[How to complete this task]: Because the entries hold pictures, reproduce only their words, exactly as written.

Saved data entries
────────
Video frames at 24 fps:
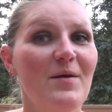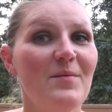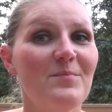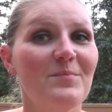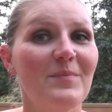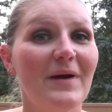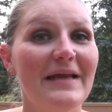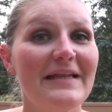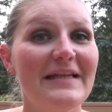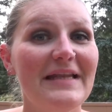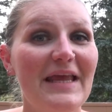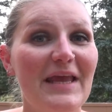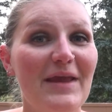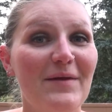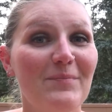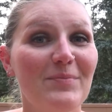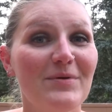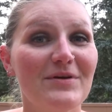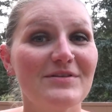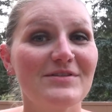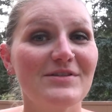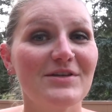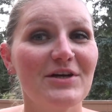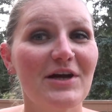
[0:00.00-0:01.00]
My
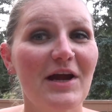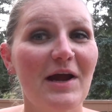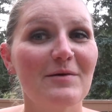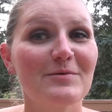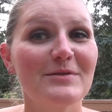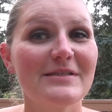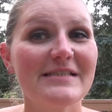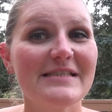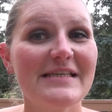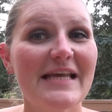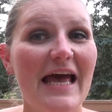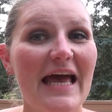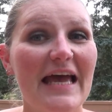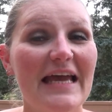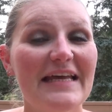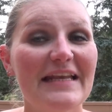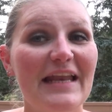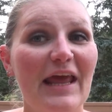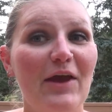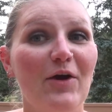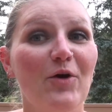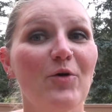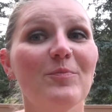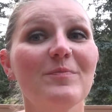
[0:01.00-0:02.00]
neighbors are outside.
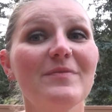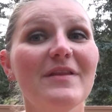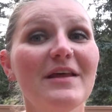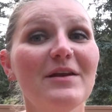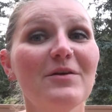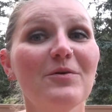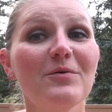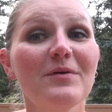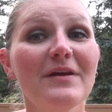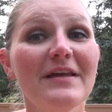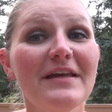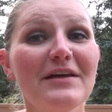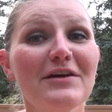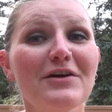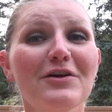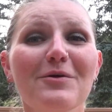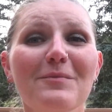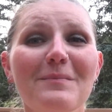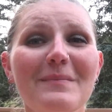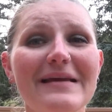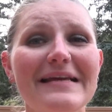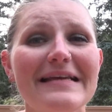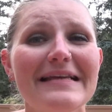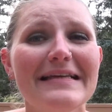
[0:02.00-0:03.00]
I hope they don't hear
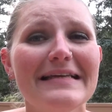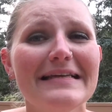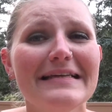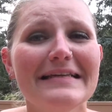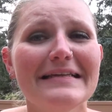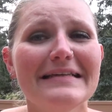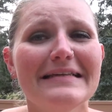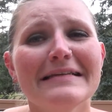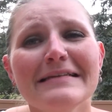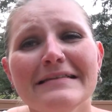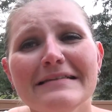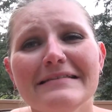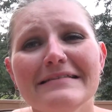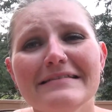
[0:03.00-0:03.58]
me.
────────
[Your response]:
Video frames at 24 fps:
[0:00.00-0:01.00]
My
[0:01.00-0:02.00]
neighbors are outside.
[0:02.00-0:03.00]
I hope they don't hear
[0:03.00-0:03.58]
me.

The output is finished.